Quando a gente pensa em Arlindo Cruz (1958-2025), primeiro logo vêm uns sambas na cabeça, e, logo depois, aquele sentimento confuso de lembrar que o cantor, compositor e músico viveu os seus últimos oito anos em estado vegetativo, sem escrever um verso sequer. E é justamente pelos dias que antecederam o AVC sofrido por Arlindo em 17 de março de 2017 que começa a narrativa da biografia O sambista perfeito: Arlindo Cruz (Editora Malê), um calhamaço de mais de 400 páginas escrito pelo jornalista Marcos Salles.
A história volta no tempo e resgata a infância de Arlindo no seu lugar, Madureira, subúrbio carioca, onde morava com a sua família, o pai que foi músico do mestre Candeia e encarou uns tempos na prisão, os primeiros acordes do Fundo de Quintal e como a carreira solo deslanchou, sem esquecer da popularidade que conquistou quando colocou o rosto nos programas de televisão. Além de diversas curiosidades, o livro posiciona Arlindo no alto escalão do samba e mostra o seu legado de superação.
“Se formos falar de superação, Arlindo Cruz é um negro e gordo, que foi pobre e venceu. Compositor com mais de 700 músicas gravadas, cantor que viajou o mundo, e músico que fez cerca de 3.000 gravações tocando seu banjo”, enumera Salles, destacando que a missão do artista foi mais do que cumprida. Era o próprio Arlindo quem costumava dizer: “Gosto do povo cantando! Sou a favor do refrão! Samba não tem que ter só essa preocupação social, tem que ter alegria. Samba é alegria. Uma melancolia ou outra, uma tristeza, uma fossa, até vai, mas samba é alegria. Minha missão é fazer samba e tentar dar um pouquinho de mim pro povo ficar feliz e se lembrar de mim com alegria”.
Arlindo continua presente onde houver dois ou três cantarolando a sua obra. Alegria é a prova dos nove. Marcos Salles respondeu a três perguntas do PN.

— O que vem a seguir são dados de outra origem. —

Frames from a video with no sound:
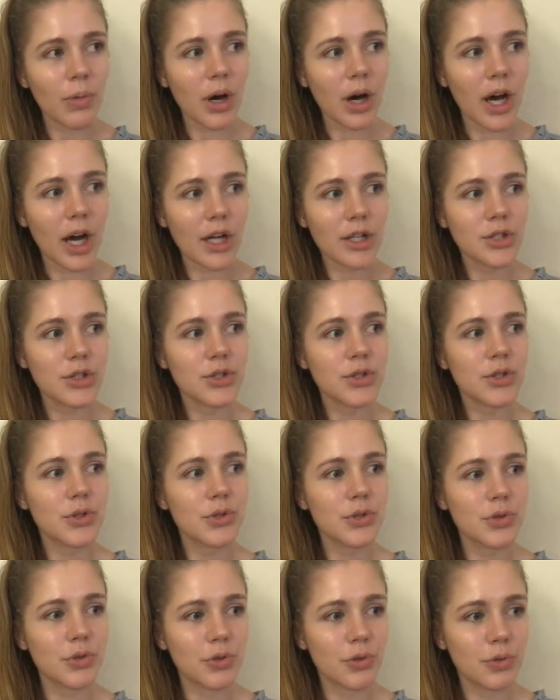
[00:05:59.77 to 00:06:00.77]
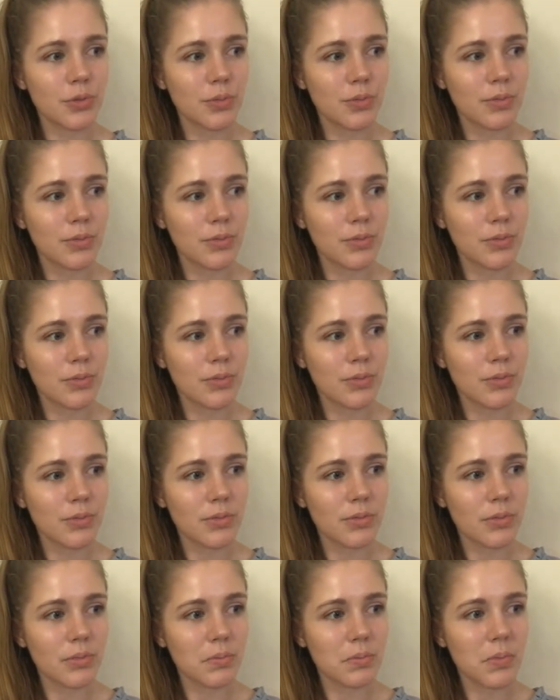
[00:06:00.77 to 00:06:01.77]
onto
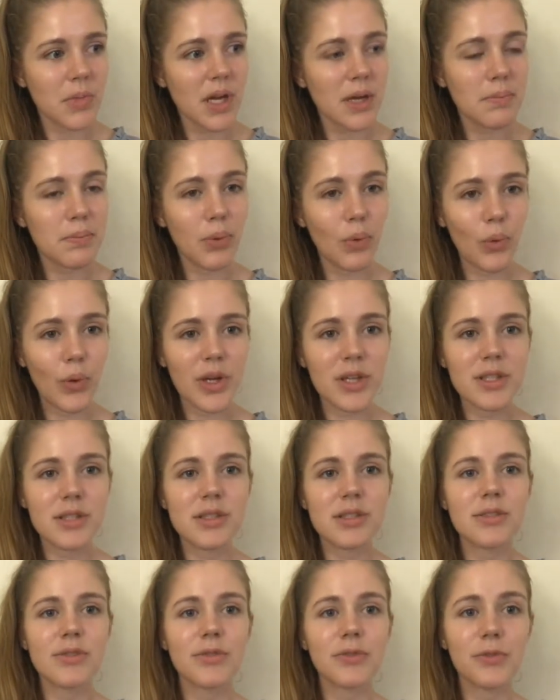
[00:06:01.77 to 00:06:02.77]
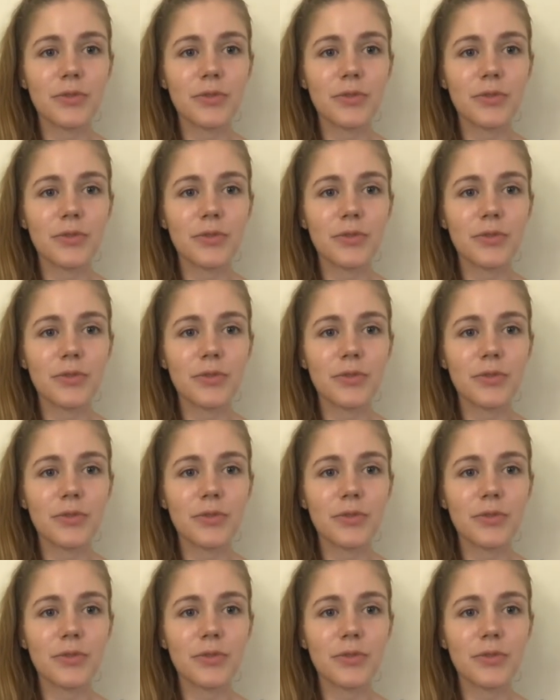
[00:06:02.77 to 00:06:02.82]
a boys'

PublishNews — Você conheceu o Arlindo Cruz tão logo se aproximou do Cacique de Ramos. Lembra qual foi a sua primeira impressão dele? E o que fez você aceitar o convite-intimação da Bárbara Cruz - sua companheira e, agora, viúva - para escrever a biografia do sambista perfeito?
Marcos Salles — A primeira impressão foi de ver um bom músico, versando com criatividade o partido-alto, cantando bem. Mas isso foi em 1981, com o Arlindo ainda se desenvolvendo como compositor, cantor e músico. Já o convite-intimação, como digo brincando, chegou no início de 2021. Arlindo já era muito grande, um gênio da música, com uma história fantástica, a qual já conhecia boa parte, daí que não tive outra resposta. Aceitei. Já imaginava a história que teria em mãos. Foi uma honra e uma baita responsabilidade.

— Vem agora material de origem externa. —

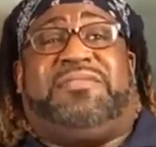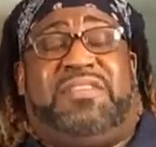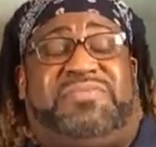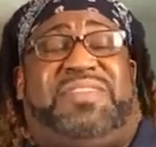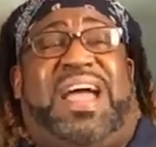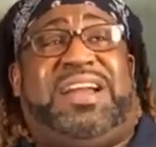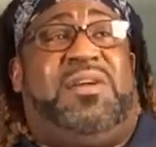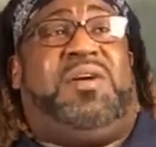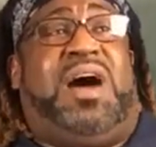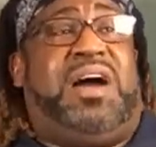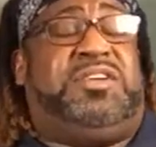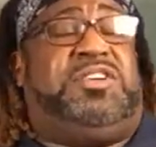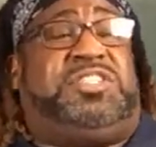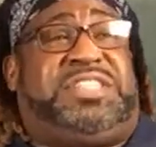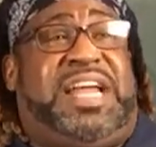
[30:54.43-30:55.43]
that they don't
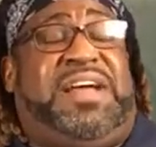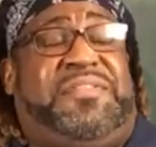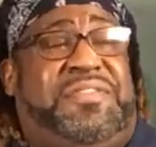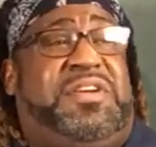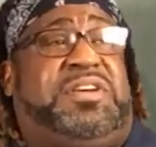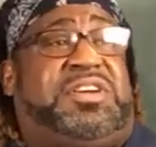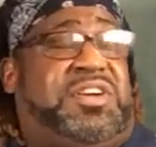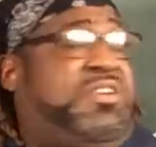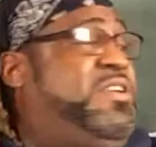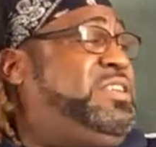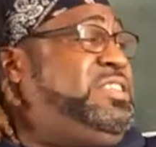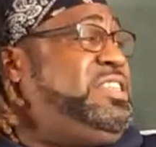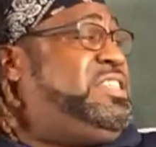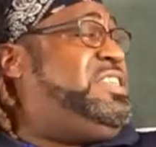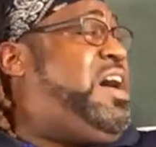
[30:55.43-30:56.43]
understand their
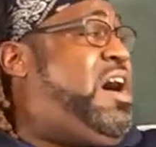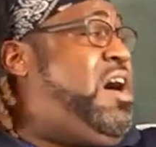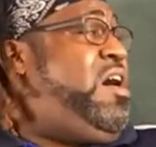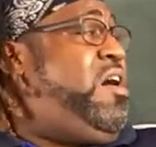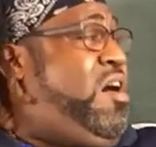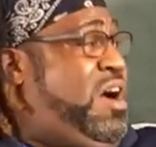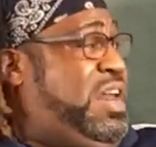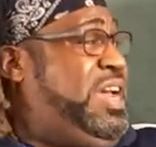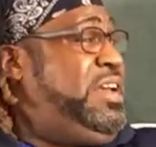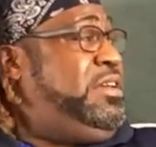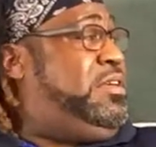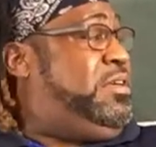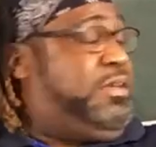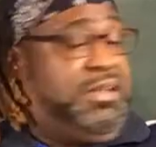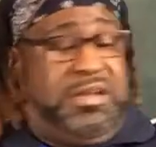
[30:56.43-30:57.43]
currency's not on it?
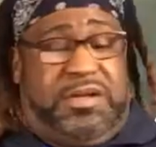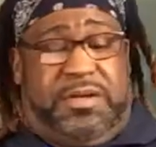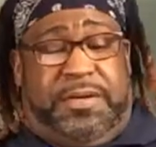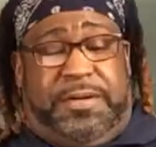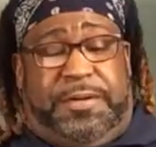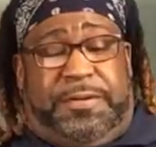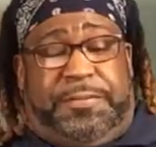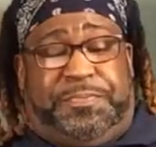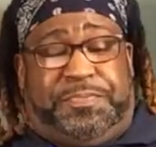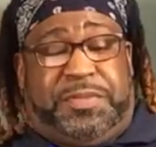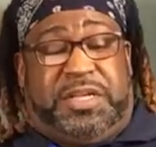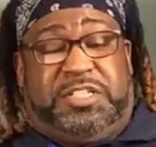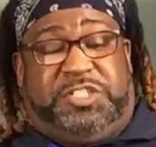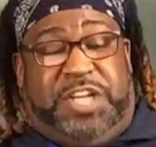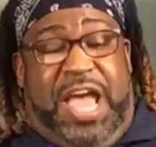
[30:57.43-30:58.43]

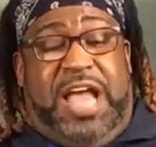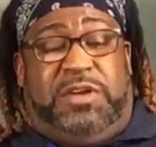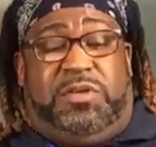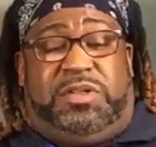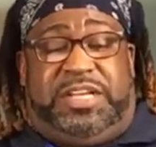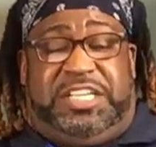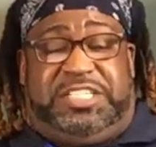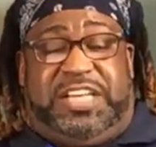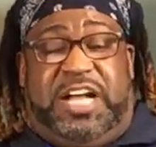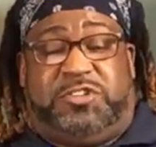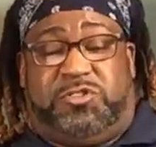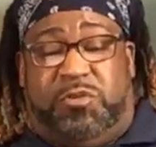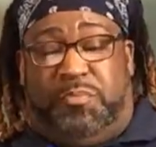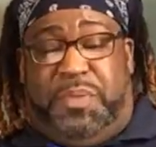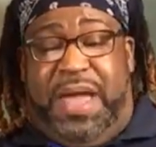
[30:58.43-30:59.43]
Generally,
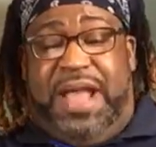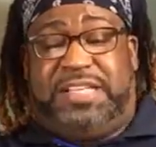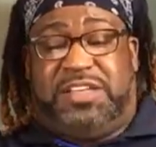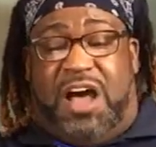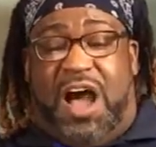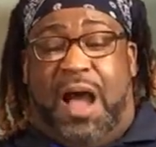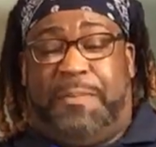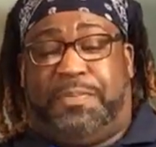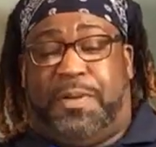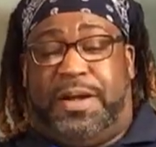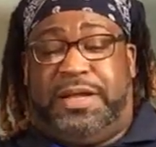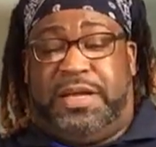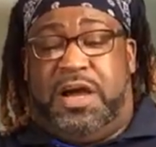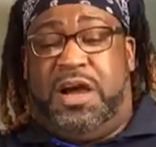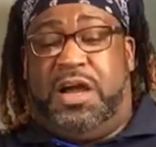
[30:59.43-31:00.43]
central banks
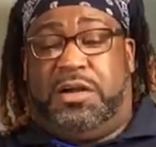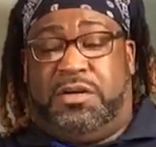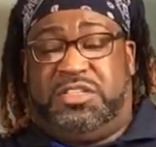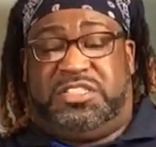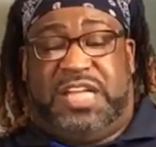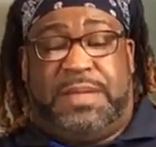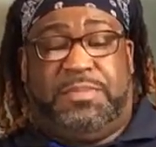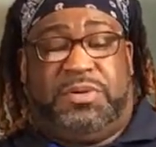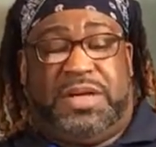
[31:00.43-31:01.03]
operating under a stable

PN — Quando Arlindo deixou de ser um nome apenas do samba e passou a ser visto como uma celebridade? Quem gravou mais músicas dele? Quais são os parceiros dos maiores sucessos?
MS — Com o DVD MTV Ao Vivo, em 2009, quem ainda não o conhecia passou a conhecer, a virar fã, a cantar suas músicas. A partir daí, Arlindo vai para o topo e cresce ainda mais como artista. Ele viraliza. Quem mais gravou músicas de Arlindo foi o cantor Reinaldo, conhecido como Príncipe do Pagode. Um carioca que foi fazer carreira em São Paulo e se tornou uma das lindas vozes do samba. Foram 38 músicas. Arlindo teve vários parceiros e os principais foram Franco, seu irmão Acyr Marques, Sombrinha, Marquinho PQD, Maurição, Jorge Davi, Rogê, Zeca Pagodinho, JR. Dom e Aluisio Machado. Nesta ordem, foram os que mais gravaram em parceria com Arlindo.

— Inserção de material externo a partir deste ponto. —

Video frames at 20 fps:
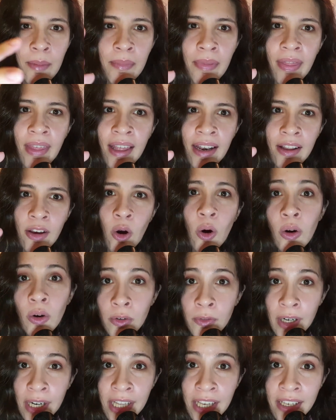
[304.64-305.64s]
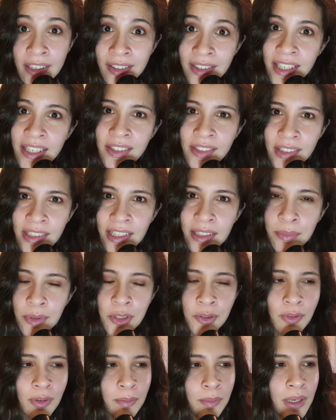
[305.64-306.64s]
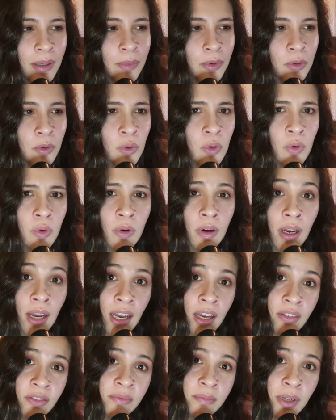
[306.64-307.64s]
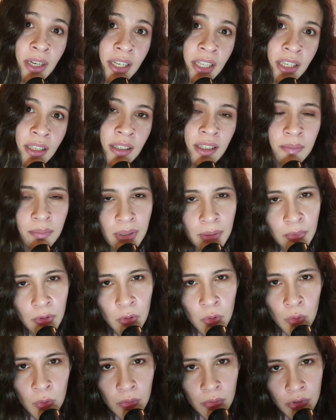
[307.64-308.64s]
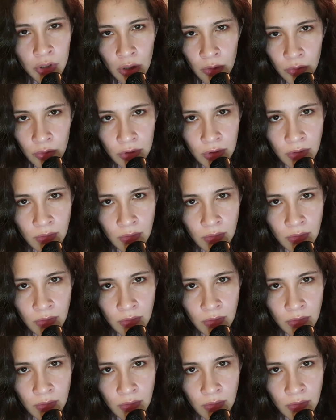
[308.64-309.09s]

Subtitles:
that already existed between people who have money and people who don't,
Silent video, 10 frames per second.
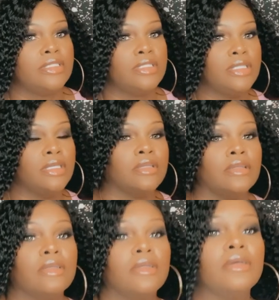Here,
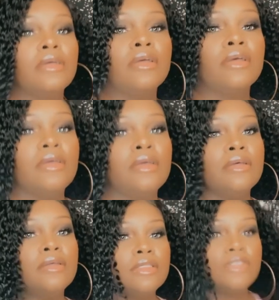
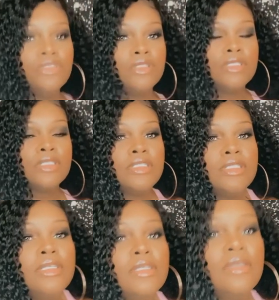and as you can
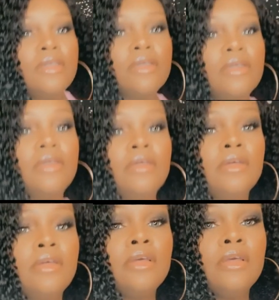see,
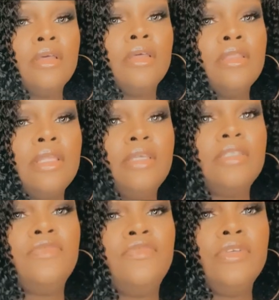that
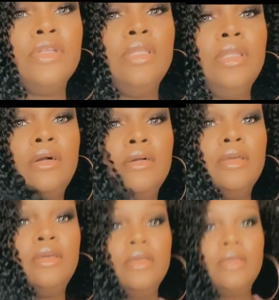it's really long,
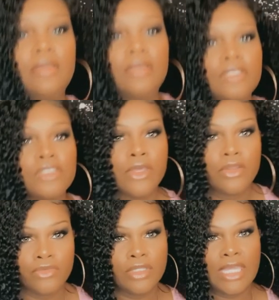so it
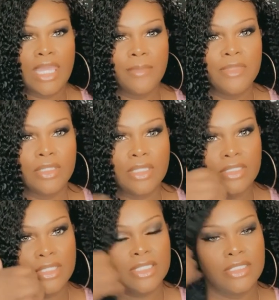really came in the length
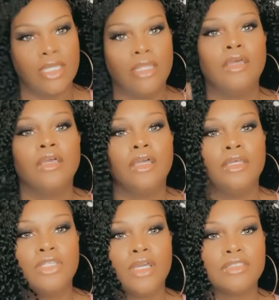that they said.
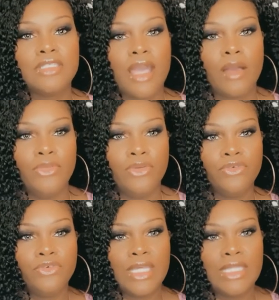Y'all see how
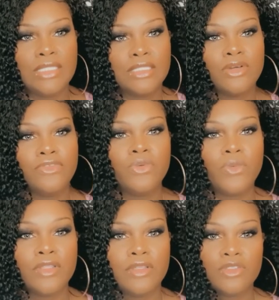beautiful that is? So if you're
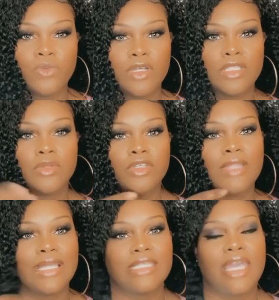one of those ones where you
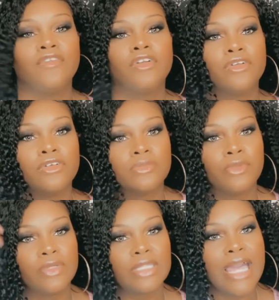like to have your curls more
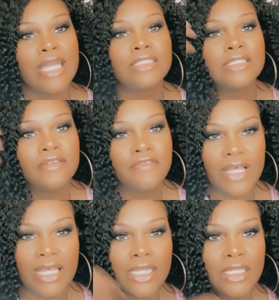relaxed and
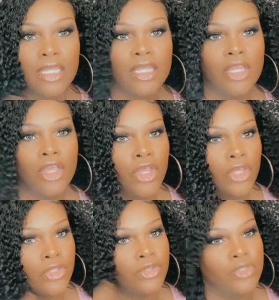defined,
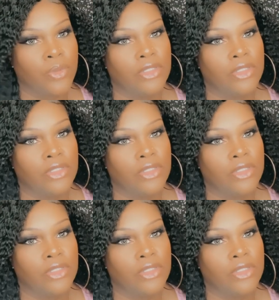you just want to do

PN — Você conversou com mais de 120 amigos e profissionais ligados ao Arlindo Cruz. Quer contar alguma curiosidade desses depoimentos? Algum, ewm especial, mudou os rumos da escrita? Houve surpresas?
MS — O capítulo com Rogê e Marcelo D2 é importante, justamente por eles terem se tornado grandes amigos do Arlindo e não terem vindo do samba. Foi a união do balanço do Rogê e do rap do Marcelo com o samba do Arlindo. Viraram amigos de infância. Estavam sempre juntos. A curiosidade maior era que em várias conversas parávamos para chorar. A gente chorava, respirava e voltava a falar de Arlindo. Por já conhecer bem o Arlindo não me surpreendi com muita coisa, mas aprendi, por exemplo, com a sua generosidade e o prazer com que levava o seu trabalho.